| INFORMATION SUPPLIED |

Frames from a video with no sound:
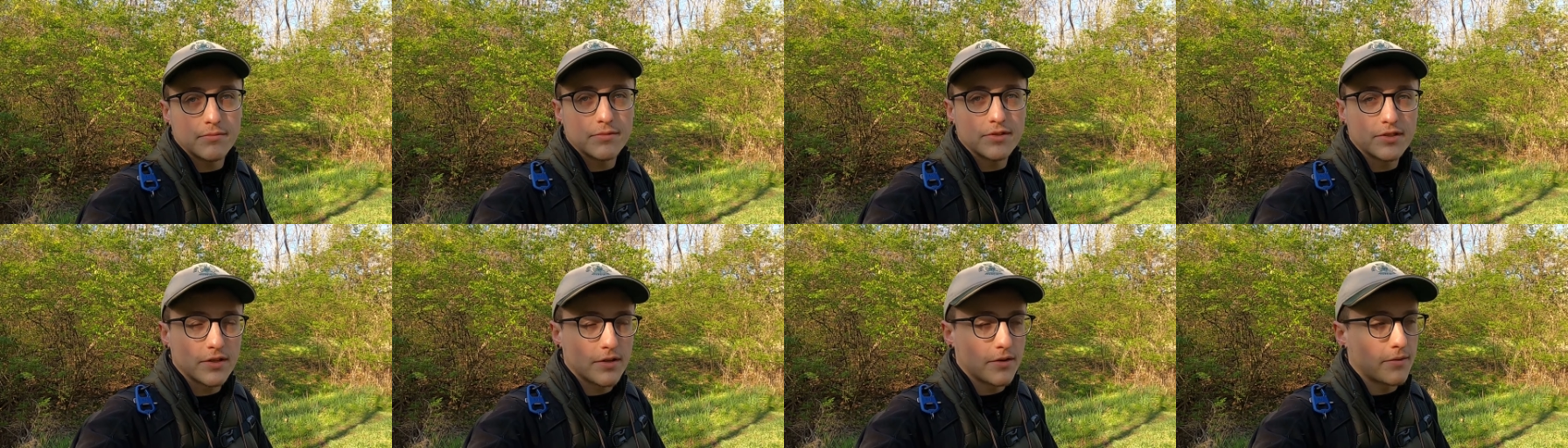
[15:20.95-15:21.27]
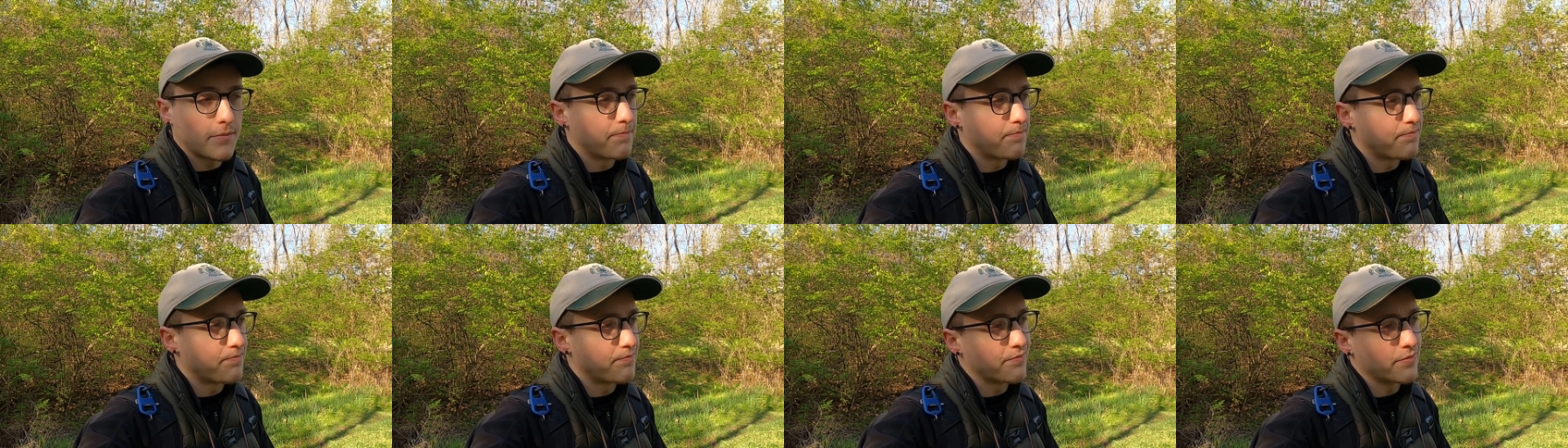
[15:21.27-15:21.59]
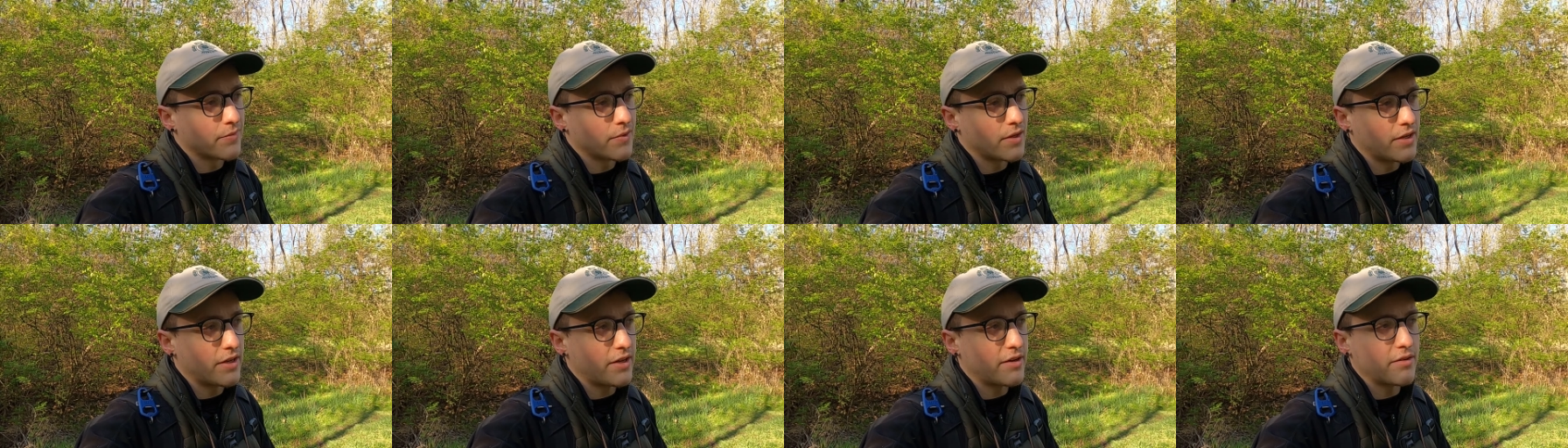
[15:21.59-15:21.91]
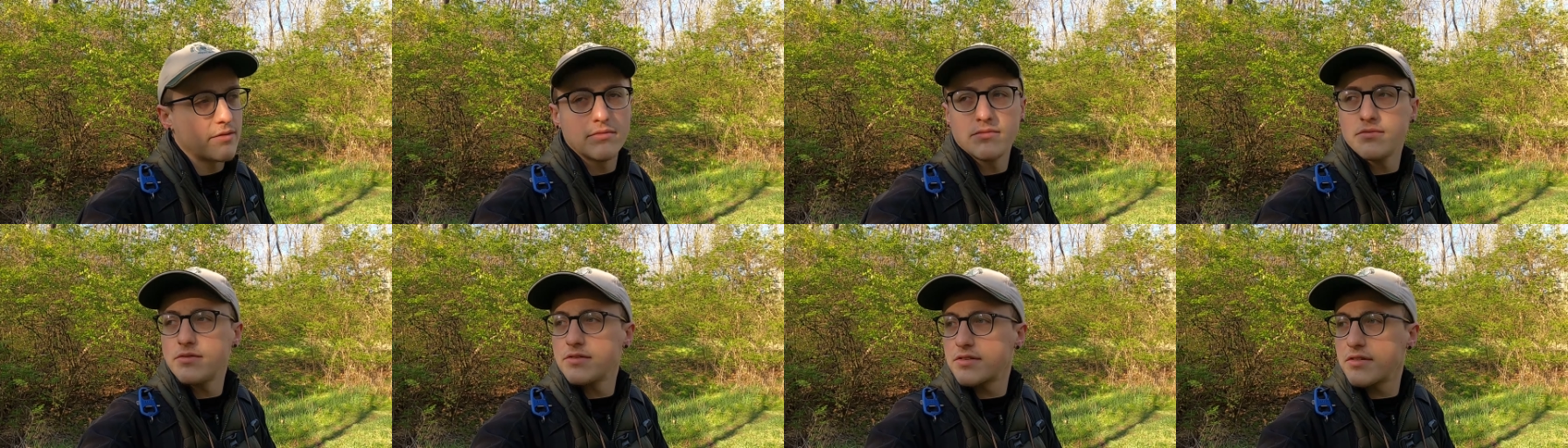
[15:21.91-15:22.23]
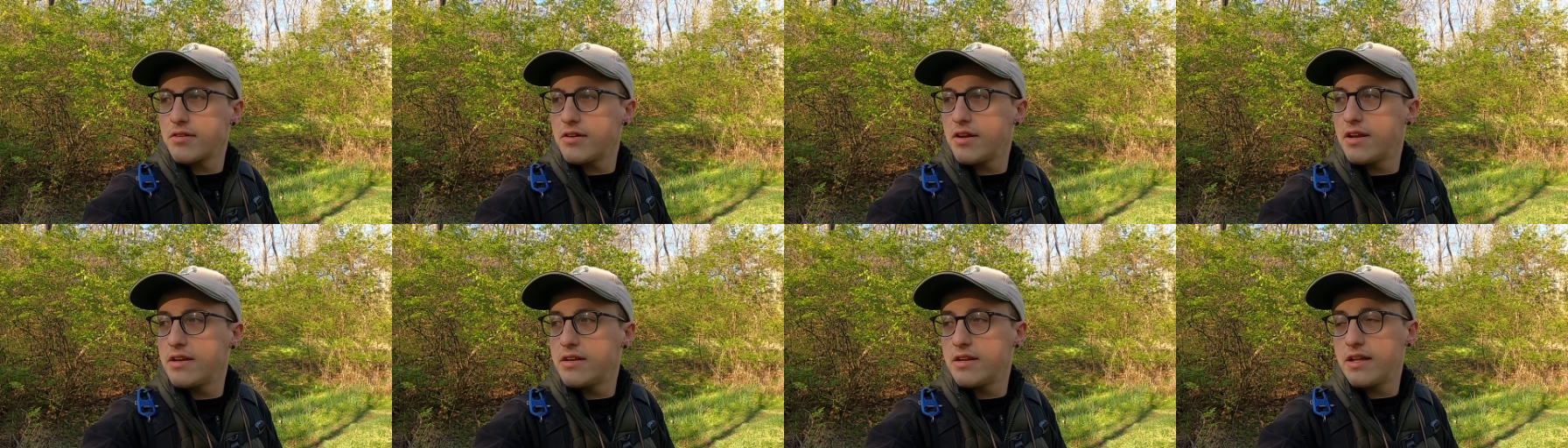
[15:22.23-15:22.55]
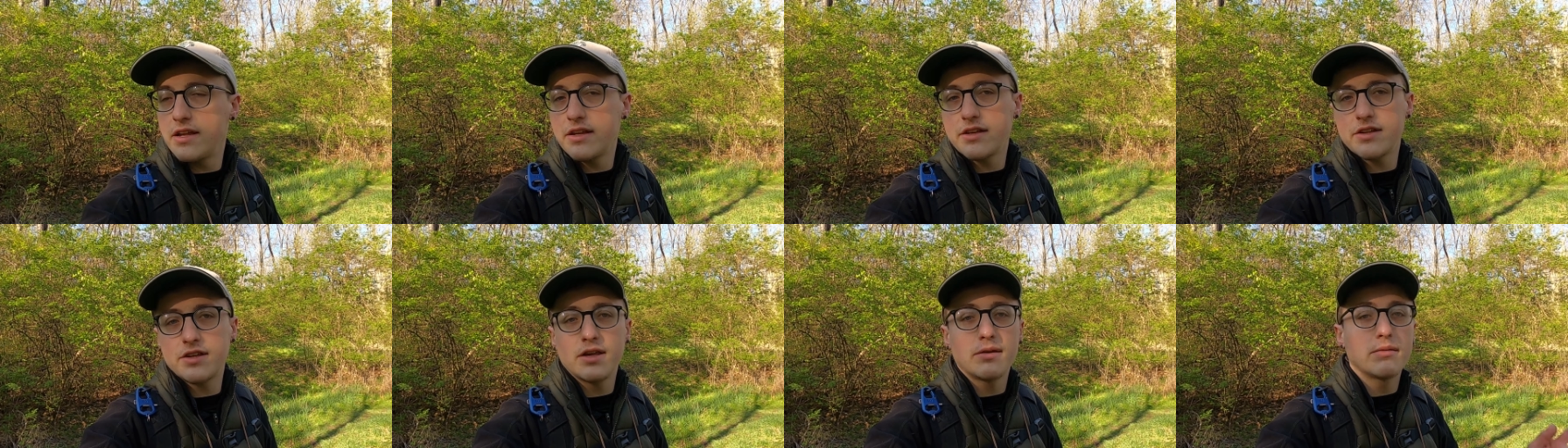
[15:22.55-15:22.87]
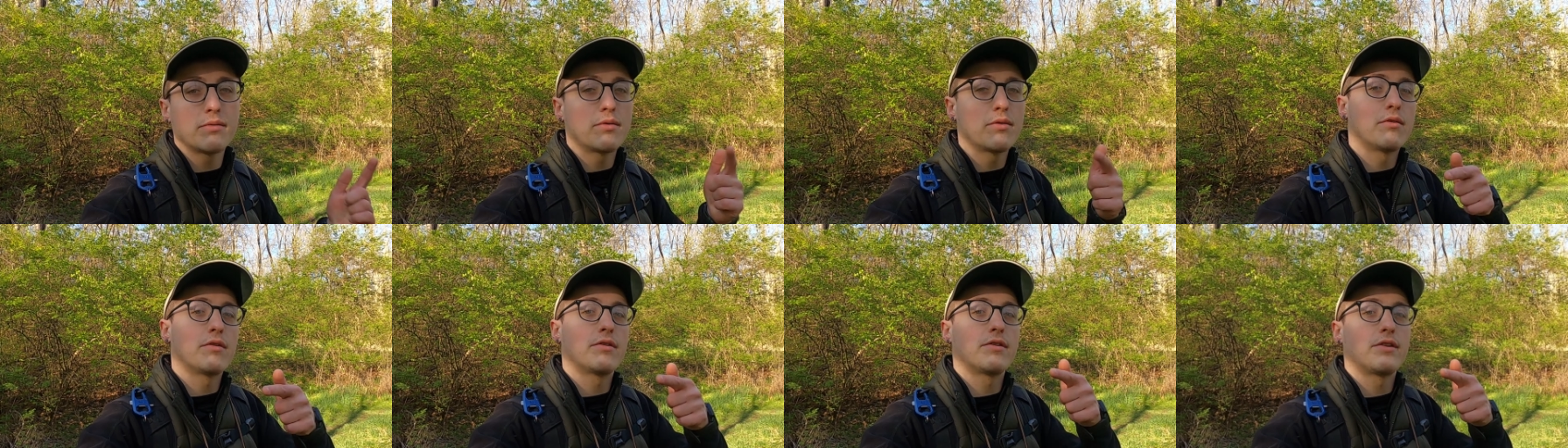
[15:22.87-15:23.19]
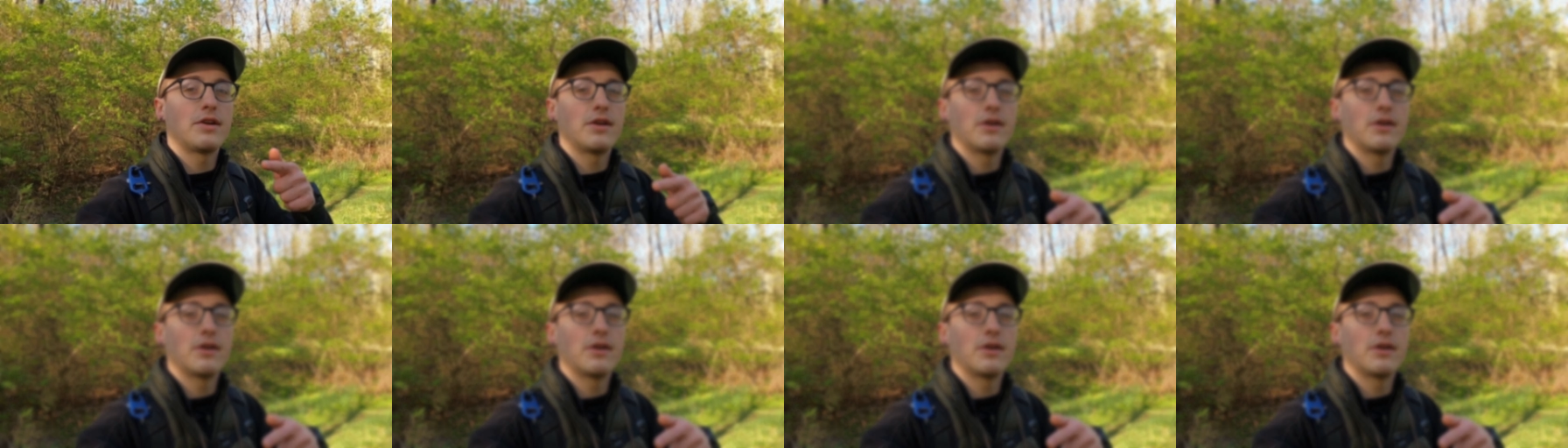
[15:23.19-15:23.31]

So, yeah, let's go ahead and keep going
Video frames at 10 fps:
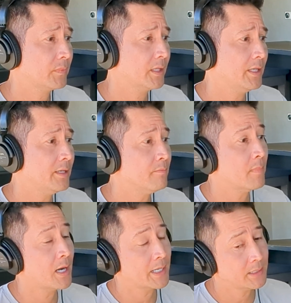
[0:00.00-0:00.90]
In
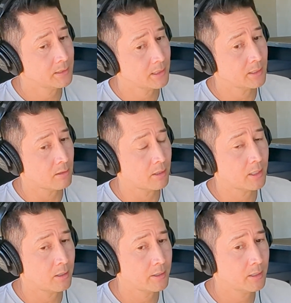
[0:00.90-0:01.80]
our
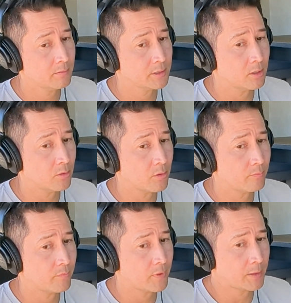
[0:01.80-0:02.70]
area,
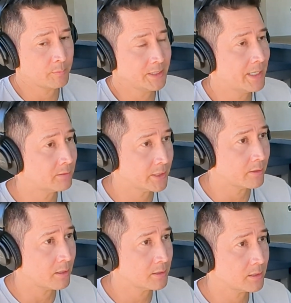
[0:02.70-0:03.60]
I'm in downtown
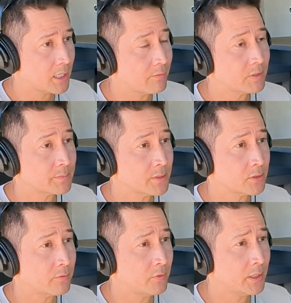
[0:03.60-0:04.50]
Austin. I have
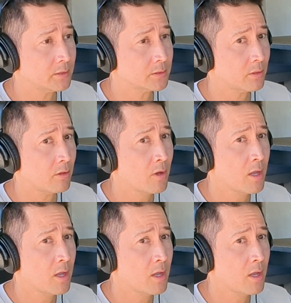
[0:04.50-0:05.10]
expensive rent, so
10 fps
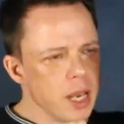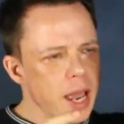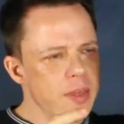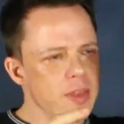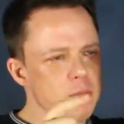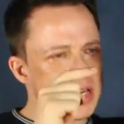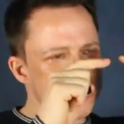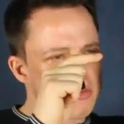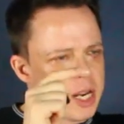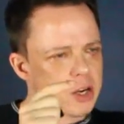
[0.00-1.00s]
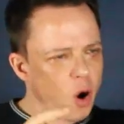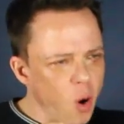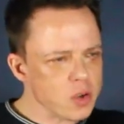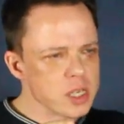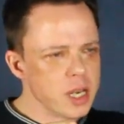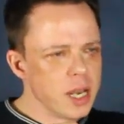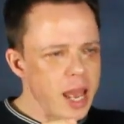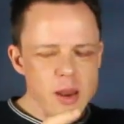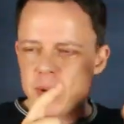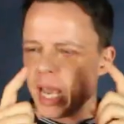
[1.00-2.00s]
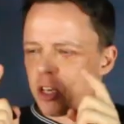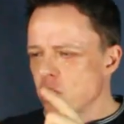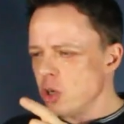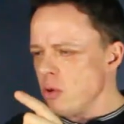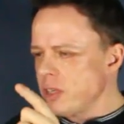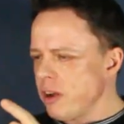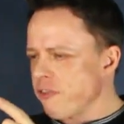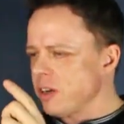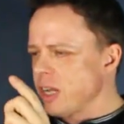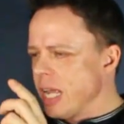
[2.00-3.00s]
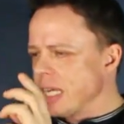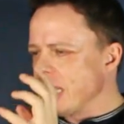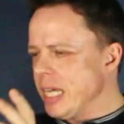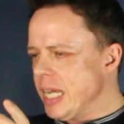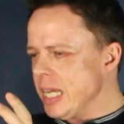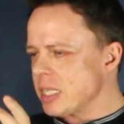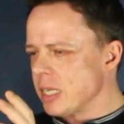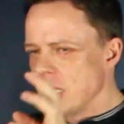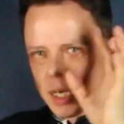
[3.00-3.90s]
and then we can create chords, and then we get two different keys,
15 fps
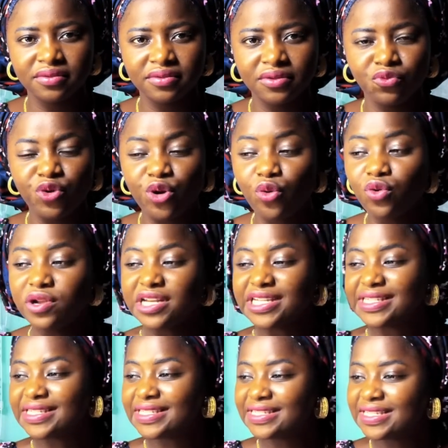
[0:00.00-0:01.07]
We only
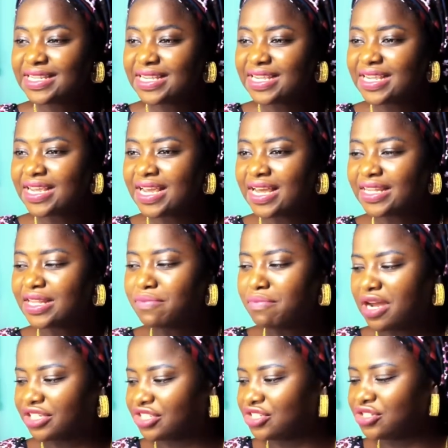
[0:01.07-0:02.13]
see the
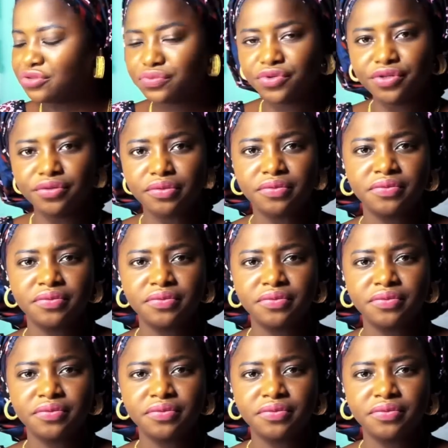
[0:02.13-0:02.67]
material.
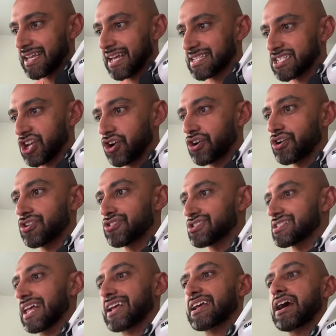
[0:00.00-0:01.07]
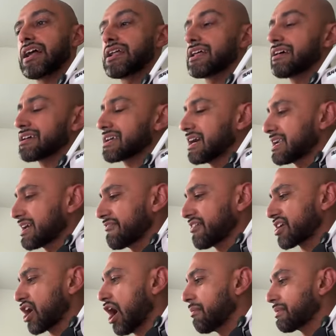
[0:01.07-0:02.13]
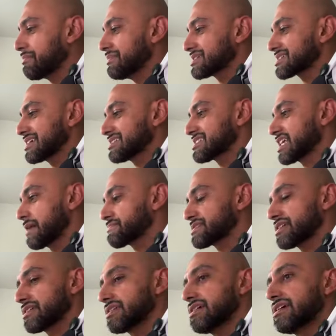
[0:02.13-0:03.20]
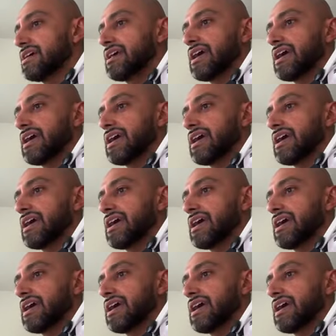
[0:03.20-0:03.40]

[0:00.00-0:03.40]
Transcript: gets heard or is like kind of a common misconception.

| PROBLEM TO SOLVE |
Make a word-for-word copy of the entries, without any pictures.

| SOLUTION TO THE PROBLEM |
Frames from a video with no sound:
[15:20.95-15:21.27]
[15:21.27-15:21.59]
[15:21.59-15:21.91]
[15:21.91-15:22.23]
[15:22.23-15:22.55]
[15:22.55-15:22.87]
[15:22.87-15:23.19]
[15:23.19-15:23.31]

So, yeah, let's go ahead and keep going
Video frames at 10 fps:
[0:00.00-0:00.90]
In
[0:00.90-0:01.80]
our
[0:01.80-0:02.70]
area,
[0:02.70-0:03.60]
I'm in downtown
[0:03.60-0:04.50]
Austin. I have
[0:04.50-0:05.10]
expensive rent, so
10 fps
[0.00-1.00s]
[1.00-2.00s]
[2.00-3.00s]
[3.00-3.90s]
and then we can create chords, and then we get two different keys,
15 fps
[0:00.00-0:01.07]
We only
[0:01.07-0:02.13]
see the
[0:02.13-0:02.67]
material.
[0:00.00-0:01.07]
[0:01.07-0:02.13]
[0:02.13-0:03.20]
[0:03.20-0:03.40]

[0:00.00-0:03.40]
Transcript: gets heard or is like kind of a common misconception.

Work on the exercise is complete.